Researchers at the Massachusetts Institute of Technology have developed a wearable ultrasound wristband that allows users to control robotic hands using their own natural movements, a breakthrough that could improve dexterity in both robotics and virtual reality systems.
The device captures detailed images of muscles and tendons in the wrist as a person moves their fingers and hand. Artificial intelligence software then translates those images into precise hand positions, enabling real-time control of robotic systems.
In demonstrations, users wearing the wristband were able to manipulate a robotic hand wirelessly, performing actions such as playing simple piano notes or shooting a miniature basketball into a hoop. The system also allowed users to control objects in a digital environment, pinching or rotating virtual items with natural gestures.
The research highlights a growing effort to bridge the gap between human motor control and robotic manipulation.
Seeing the Mechanics of the Human Hand
Replicating the dexterity of the human hand has long been one of the most difficult challenges in robotics.
A human hand contains dozens of muscles and joints working together to produce subtle and continuous movements. Capturing those movements accurately enough to control a robot has traditionally required complex camera setups or sensor-filled gloves.
The MIT team approached the problem differently by focusing on the wrist, where the muscles and tendons responsible for finger movement are located.
The wearable device incorporates a miniaturized ultrasound sensor similar to those used in medical imaging. Positioned on the wrist, the sensor continuously captures images of the internal structures that control the hand.
Each ultrasound image reflects the changing state of muscles and tendons as they contract and relax. Because these structures act like strings pulling the fingers, researchers realized the images could be used to infer the exact position of the hand.
AI Translates Motion into Robot Control
To interpret the ultrasound data, the team trained an artificial intelligence model to recognize patterns in the images and associate them with specific hand positions.
Human fingers have 22 degrees of freedom, meaning they can move in many subtle combinations. By analyzing different regions of the ultrasound images, the system can estimate how each finger is positioned and how the hand is oriented.
During training, volunteers performed various gestures while cameras recorded their hand movements. The researchers matched those recorded positions with the ultrasound images to create a dataset used to train the AI system.
Once trained, the algorithm could accurately predict hand movements directly from ultrasound data.
In testing, participants used the wristband to perform a range of gestures, including forming the letters of the American Sign Language alphabet and manipulating objects such as bottles, scissors and tennis balls.
Implications for Humanoid Robots
Beyond human-machine interfaces, the researchers believe the wristband could play a significant role in training future humanoid robots.

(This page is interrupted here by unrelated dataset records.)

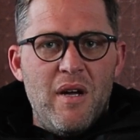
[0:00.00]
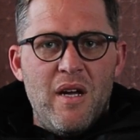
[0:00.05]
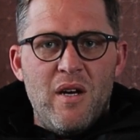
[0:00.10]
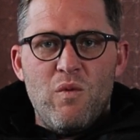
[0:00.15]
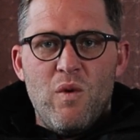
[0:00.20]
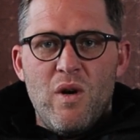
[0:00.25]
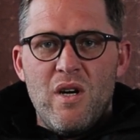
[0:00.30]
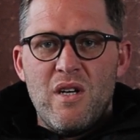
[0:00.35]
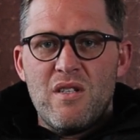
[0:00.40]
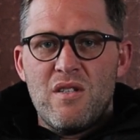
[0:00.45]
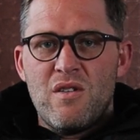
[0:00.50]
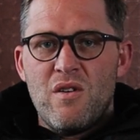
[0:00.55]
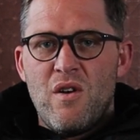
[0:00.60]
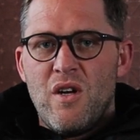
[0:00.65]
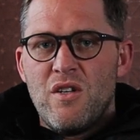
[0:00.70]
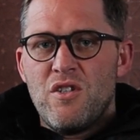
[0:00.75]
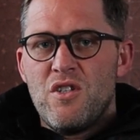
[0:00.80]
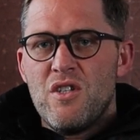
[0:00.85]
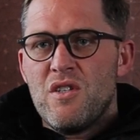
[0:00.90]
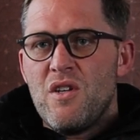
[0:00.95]
It was
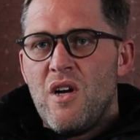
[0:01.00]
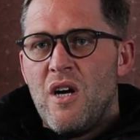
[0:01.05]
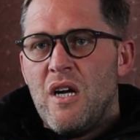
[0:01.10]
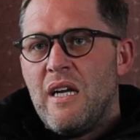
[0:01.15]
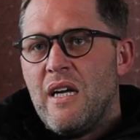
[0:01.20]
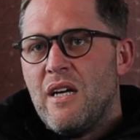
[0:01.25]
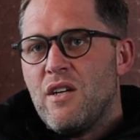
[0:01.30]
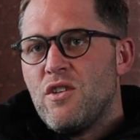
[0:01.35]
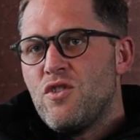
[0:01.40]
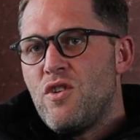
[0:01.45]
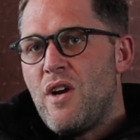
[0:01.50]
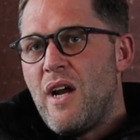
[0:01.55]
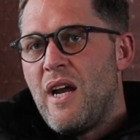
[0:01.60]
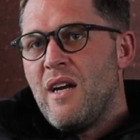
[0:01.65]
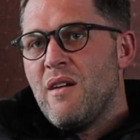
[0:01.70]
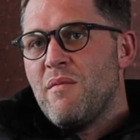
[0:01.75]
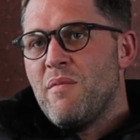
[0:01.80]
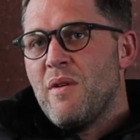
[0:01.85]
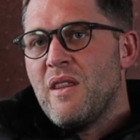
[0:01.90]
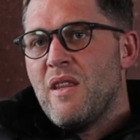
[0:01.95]
not just only a
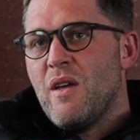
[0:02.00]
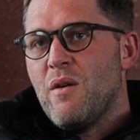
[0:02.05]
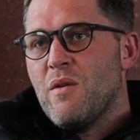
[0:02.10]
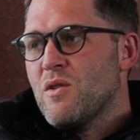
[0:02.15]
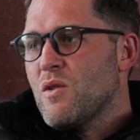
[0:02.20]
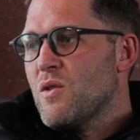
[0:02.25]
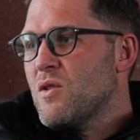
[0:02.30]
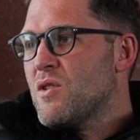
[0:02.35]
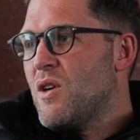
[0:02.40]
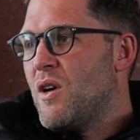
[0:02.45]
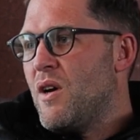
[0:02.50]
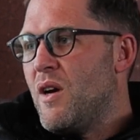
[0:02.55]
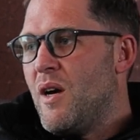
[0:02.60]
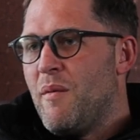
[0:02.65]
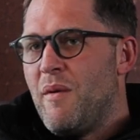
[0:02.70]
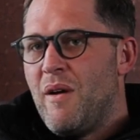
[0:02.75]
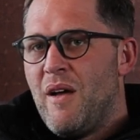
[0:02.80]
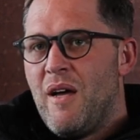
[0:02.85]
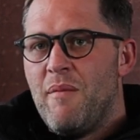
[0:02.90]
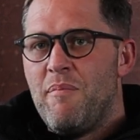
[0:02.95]
trend, but there was
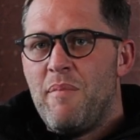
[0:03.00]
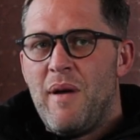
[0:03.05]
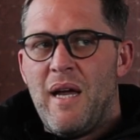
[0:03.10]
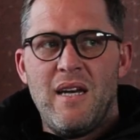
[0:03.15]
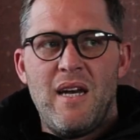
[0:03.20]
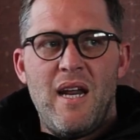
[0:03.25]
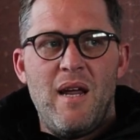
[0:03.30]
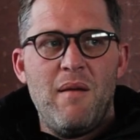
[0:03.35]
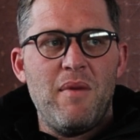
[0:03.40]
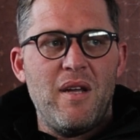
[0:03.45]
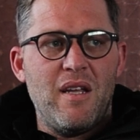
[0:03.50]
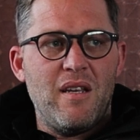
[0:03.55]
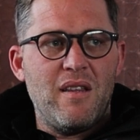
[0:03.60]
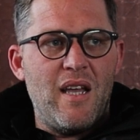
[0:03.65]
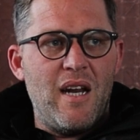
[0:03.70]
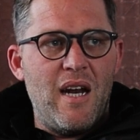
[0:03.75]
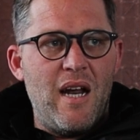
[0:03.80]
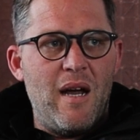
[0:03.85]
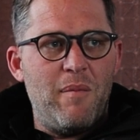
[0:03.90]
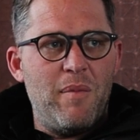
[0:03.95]
also a pandemic
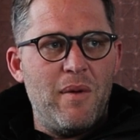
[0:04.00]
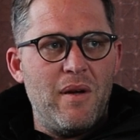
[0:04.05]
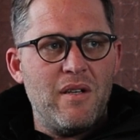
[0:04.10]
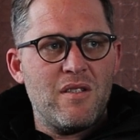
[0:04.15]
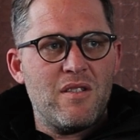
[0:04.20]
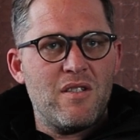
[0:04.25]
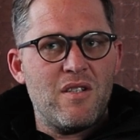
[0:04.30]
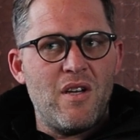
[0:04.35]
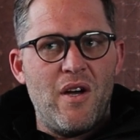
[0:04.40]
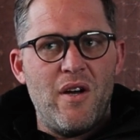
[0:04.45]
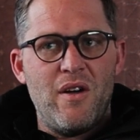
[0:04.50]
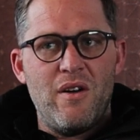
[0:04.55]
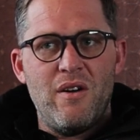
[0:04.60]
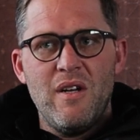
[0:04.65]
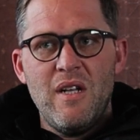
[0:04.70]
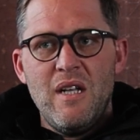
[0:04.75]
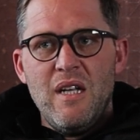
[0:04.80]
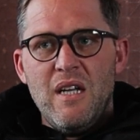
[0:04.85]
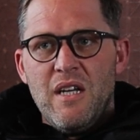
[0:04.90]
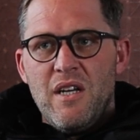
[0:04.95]
that happened. So,
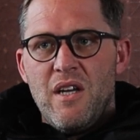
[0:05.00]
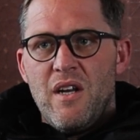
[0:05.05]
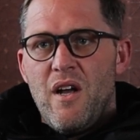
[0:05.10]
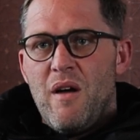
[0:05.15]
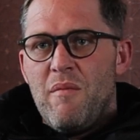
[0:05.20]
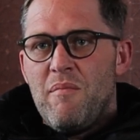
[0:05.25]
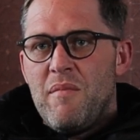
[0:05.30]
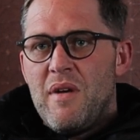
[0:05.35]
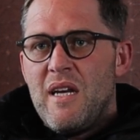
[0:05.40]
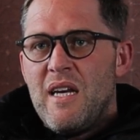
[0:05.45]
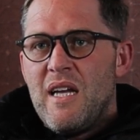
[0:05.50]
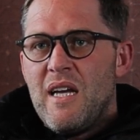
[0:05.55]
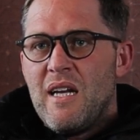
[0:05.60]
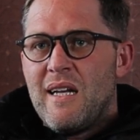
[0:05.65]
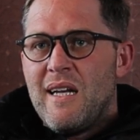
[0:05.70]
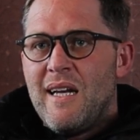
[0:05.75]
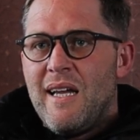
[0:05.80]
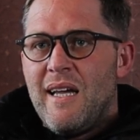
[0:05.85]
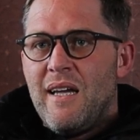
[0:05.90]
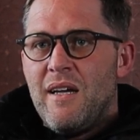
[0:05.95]
you know,
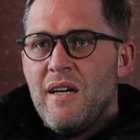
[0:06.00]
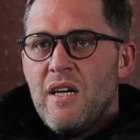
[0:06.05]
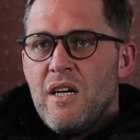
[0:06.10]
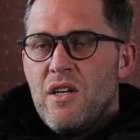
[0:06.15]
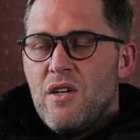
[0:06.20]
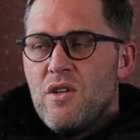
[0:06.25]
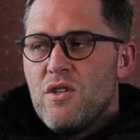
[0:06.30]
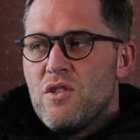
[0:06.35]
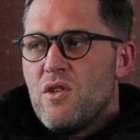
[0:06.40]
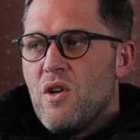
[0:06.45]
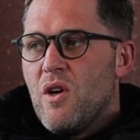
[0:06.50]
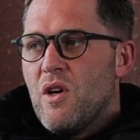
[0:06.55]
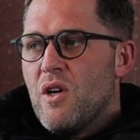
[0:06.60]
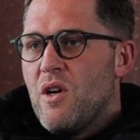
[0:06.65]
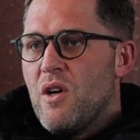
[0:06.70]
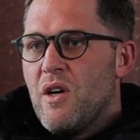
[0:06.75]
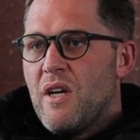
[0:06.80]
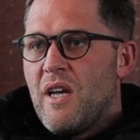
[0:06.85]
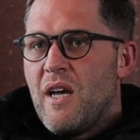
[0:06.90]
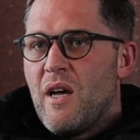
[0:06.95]
immediately you
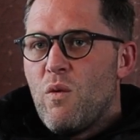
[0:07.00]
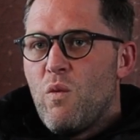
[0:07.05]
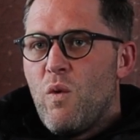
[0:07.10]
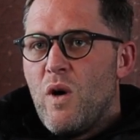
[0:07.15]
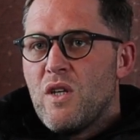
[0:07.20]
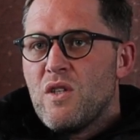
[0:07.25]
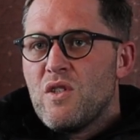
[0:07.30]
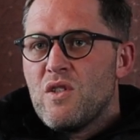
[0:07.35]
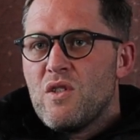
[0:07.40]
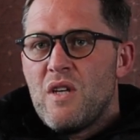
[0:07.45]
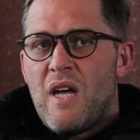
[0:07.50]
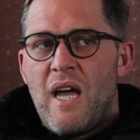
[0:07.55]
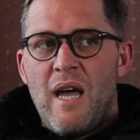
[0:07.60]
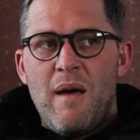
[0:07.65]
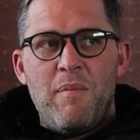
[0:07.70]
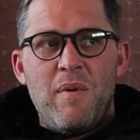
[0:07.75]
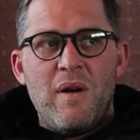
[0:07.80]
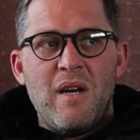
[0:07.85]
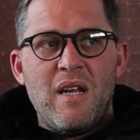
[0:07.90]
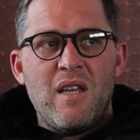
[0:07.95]
start looking at what's
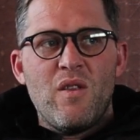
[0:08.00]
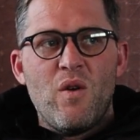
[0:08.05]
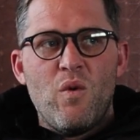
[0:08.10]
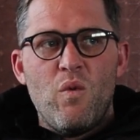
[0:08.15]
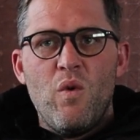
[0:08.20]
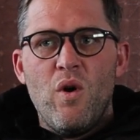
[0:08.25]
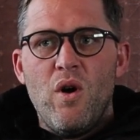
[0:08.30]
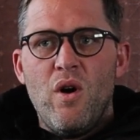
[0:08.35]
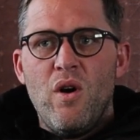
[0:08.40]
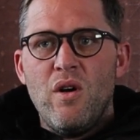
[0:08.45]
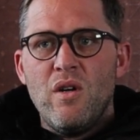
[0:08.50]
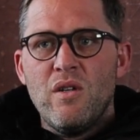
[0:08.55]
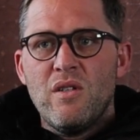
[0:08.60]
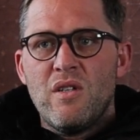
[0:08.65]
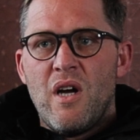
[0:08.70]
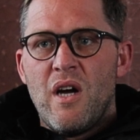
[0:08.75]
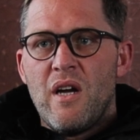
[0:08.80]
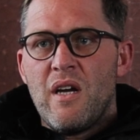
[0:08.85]
happening in the world.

One challenge in robotics is collecting large datasets that capture how humans manipulate objects in real-world environments. By recording wrist ultrasound data from many people performing everyday tasks, researchers could build datasets that teach robots more natural manipulation skills.
Such data could eventually help robots learn delicate tasks such as assembling electronics, handling tools or even assisting with surgical procedures.
The technology could also replace existing hand-tracking methods used in virtual and augmented reality systems. Compared with camera-based systems, wearable ultrasound sensors are less affected by lighting conditions or visual obstructions.
The MIT team plans to further miniaturize the device and expand the training dataset with more users and gestures.
If successful, wearable ultrasound interfaces could provide a more intuitive way for humans to interact with machines – and potentially offer robots a better model for replicating the remarkable dexterity of the human hand.